Un (autre) appel d’enseignants-chercheurs SHS venant de 19 universités (dont UT Compiègne qui à ma connaissance sélectionne ? ) revendiquait récemment le refus de Parcoursup mais proposait de revenir à la hiérarchisation des vœux. Parmi leurs arguments, je voudrais m’arrêter sur deux d’entre eux : d’abord la préférence des jeunes, indicateur de leur motivation, ensuite les contraintes matérielles d’examens de milliers de dossiers. Or, à la différence, là encore, des systèmes d’ESR comparables, la France dispose de services de scolarité et/ou d’inscription, mais pas de services d’admission structurés.
« La préférence accordée par les lycéen.ne.s à telle ou telle formation, le désir et/ ou la nécessité qu’ils et elles ont de s’inscrire dans tel ou tel établissement, est un élément primordial pour décider de leur accueil dans l’enseignement supérieur, et que l’absence de prise en compte de ces données dans Parcoursup (où les vœux ne sont plus classés) rend cette procédure d’autant plus injuste et inappropriée au regard des problèmes qu’elle prétend résoudre. » Cet argument de bon sens pose la question du profilage de l’admission, sans que ces auteurs en aient peut-être parfaitement conscience.
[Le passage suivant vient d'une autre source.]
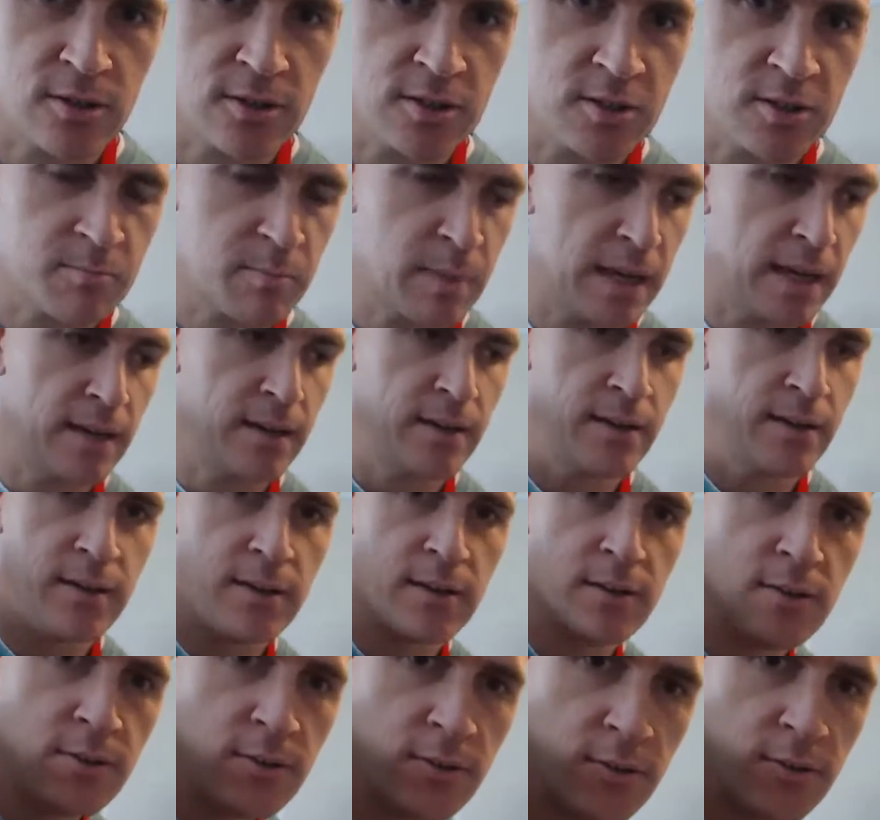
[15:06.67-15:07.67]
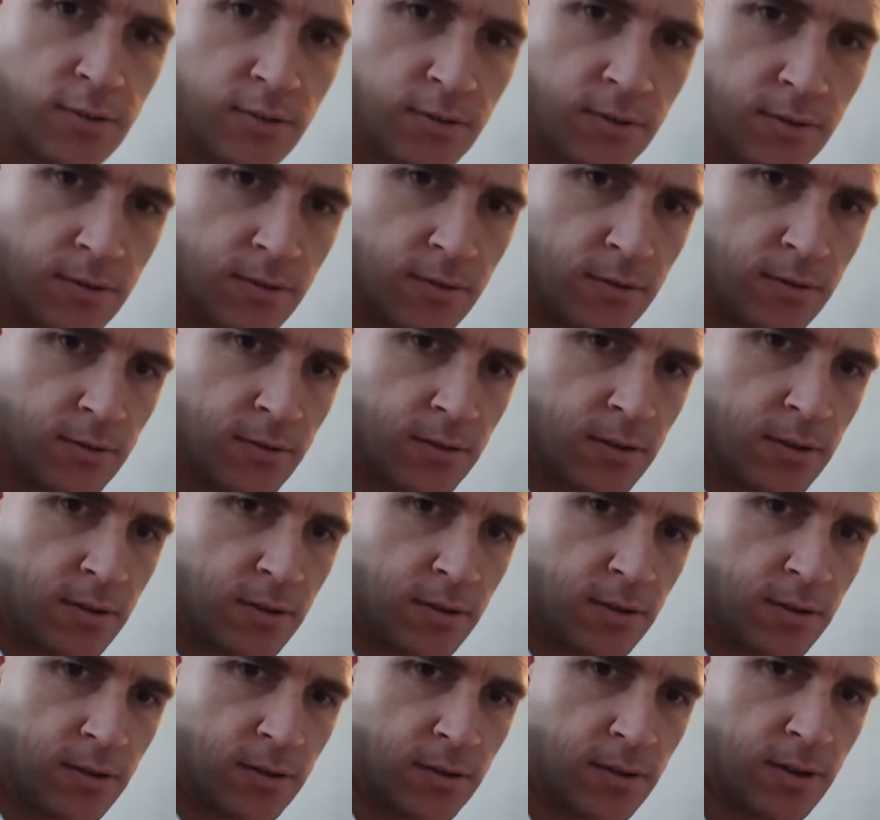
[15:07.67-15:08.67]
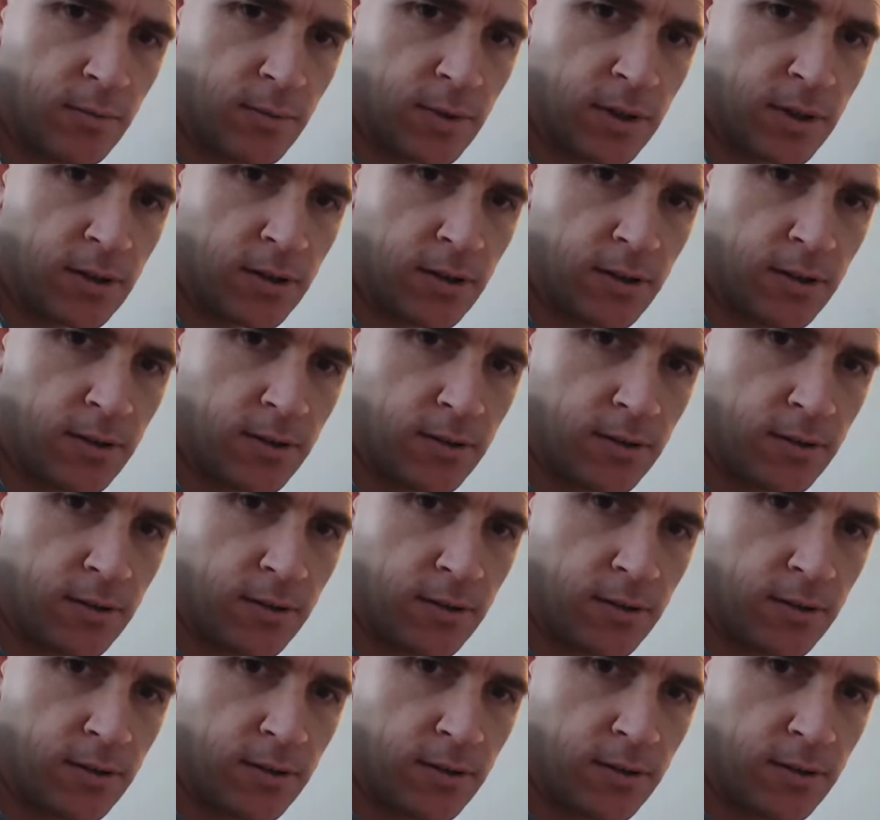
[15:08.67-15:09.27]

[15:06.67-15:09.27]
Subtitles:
this pan here. There we go.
Car si l’on commence à étudier la préférence du candidat, il n’est pas illégitime d’examiner ses motivations avec les qualités qui en sont le socle. C’est par exemple ce que font les universités publiques américaines, qui traitent des milliers de candidatures, et définissent, en plus du niveau académique, un profilage : homme/femme, place des minorités, engagement personnel, compétences diverses (sport par exemple). Dans l’atmosphère américaine de contre-pouvoirs, gare à l’université qui n’aurait pas d’ailleurs une transparence sur ses critères !
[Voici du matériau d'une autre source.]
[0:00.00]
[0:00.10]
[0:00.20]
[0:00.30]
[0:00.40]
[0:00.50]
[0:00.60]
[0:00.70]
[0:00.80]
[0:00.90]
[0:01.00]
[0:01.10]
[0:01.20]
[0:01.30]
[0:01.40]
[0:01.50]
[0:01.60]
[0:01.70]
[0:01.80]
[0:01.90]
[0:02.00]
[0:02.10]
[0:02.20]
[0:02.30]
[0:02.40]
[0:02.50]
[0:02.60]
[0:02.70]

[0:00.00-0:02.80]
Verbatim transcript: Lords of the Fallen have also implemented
Inégalités sociales et « soft skills »
Les signataires dénoncent le renforcement des inégalités sociales (je n’ai jamais trouvé pour !) avec l’examen de l’ « autonomie » , la « capacité à s’investir », la « capacité à réussir », la « cohérence » du projet de formation ou la prise en compte de « leurs loisirs ou leurs activités extra-scolaires afin de les valoriser ». C’est selon eux une « valeur d’échange sur le marché de l’enseignement supérieur ».
Mais ces arguments peuvent être retournés : prendre en compte une candidature dans sa globalité peut permettre justement de mieux percevoir la motivation du candidat. Et découvrir des qualités d’ouverture, de pugnacité et d’endurance (le lycéen qui est investi dans des activités extra-scolaires par exemple), c’est en faire des atouts ! Or, ce sont justement les jeunes des milieux défavorisés qui ont en général une motivation forte, plutôt que ceux des classes moyennes. C’est à mon avis ce qu’a prouvé, à une échelle encore limitée sans doute, Sciences Po.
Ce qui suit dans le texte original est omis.